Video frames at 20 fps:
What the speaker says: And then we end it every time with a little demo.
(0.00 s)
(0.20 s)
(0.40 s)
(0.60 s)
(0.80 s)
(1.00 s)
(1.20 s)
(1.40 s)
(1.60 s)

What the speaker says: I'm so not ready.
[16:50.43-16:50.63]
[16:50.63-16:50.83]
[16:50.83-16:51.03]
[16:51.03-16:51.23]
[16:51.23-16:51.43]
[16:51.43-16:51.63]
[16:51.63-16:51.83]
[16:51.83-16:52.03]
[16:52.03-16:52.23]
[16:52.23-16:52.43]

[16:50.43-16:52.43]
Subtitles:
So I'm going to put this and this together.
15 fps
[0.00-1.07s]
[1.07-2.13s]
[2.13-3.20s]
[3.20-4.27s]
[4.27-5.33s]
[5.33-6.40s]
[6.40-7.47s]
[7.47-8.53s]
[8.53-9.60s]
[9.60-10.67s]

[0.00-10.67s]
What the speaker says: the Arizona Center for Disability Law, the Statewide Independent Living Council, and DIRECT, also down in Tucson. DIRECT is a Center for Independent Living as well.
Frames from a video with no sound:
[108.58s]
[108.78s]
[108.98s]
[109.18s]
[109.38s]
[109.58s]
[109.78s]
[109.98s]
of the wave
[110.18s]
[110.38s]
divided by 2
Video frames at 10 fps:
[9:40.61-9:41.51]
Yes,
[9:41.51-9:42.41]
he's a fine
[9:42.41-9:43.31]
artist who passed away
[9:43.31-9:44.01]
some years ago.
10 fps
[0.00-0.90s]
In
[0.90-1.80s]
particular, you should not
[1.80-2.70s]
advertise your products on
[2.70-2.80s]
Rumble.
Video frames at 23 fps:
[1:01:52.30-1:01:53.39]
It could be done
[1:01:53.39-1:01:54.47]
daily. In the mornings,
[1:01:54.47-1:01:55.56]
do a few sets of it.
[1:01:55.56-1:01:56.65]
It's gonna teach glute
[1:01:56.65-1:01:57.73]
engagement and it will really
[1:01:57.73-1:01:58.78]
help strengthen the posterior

■ Assignment: Restate exactly the records above from their first line through the line that holds "What the speaker says: the", please, including both and leaving out all others.

■ Exercise response:
Video frames at 20 fps:
What the speaker says: And then we end it every time with a little demo.
(0.00 s)
(0.20 s)
(0.40 s)
(0.60 s)
(0.80 s)
(1.00 s)
(1.20 s)
(1.40 s)
(1.60 s)

What the speaker says: I'm so not ready.
[16:50.43-16:50.63]
[16:50.63-16:50.83]
[16:50.83-16:51.03]
[16:51.03-16:51.23]
[16:51.23-16:51.43]
[16:51.43-16:51.63]
[16:51.63-16:51.83]
[16:51.83-16:52.03]
[16:52.03-16:52.23]
[16:52.23-16:52.43]

[16:50.43-16:52.43]
Subtitles:
So I'm going to put this and this together.
15 fps
[0.00-1.07s]
[1.07-2.13s]
[2.13-3.20s]
[3.20-4.27s]
[4.27-5.33s]
[5.33-6.40s]
[6.40-7.47s]
[7.47-8.53s]
[8.53-9.60s]
[9.60-10.67s]

[0.00-10.67s]
What the speaker says: the Arizona Center for Disability Law, the Statewide Independent Living Council, and DIRECT, also down in Tucson. DIRECT is a Center for Independent Living as well.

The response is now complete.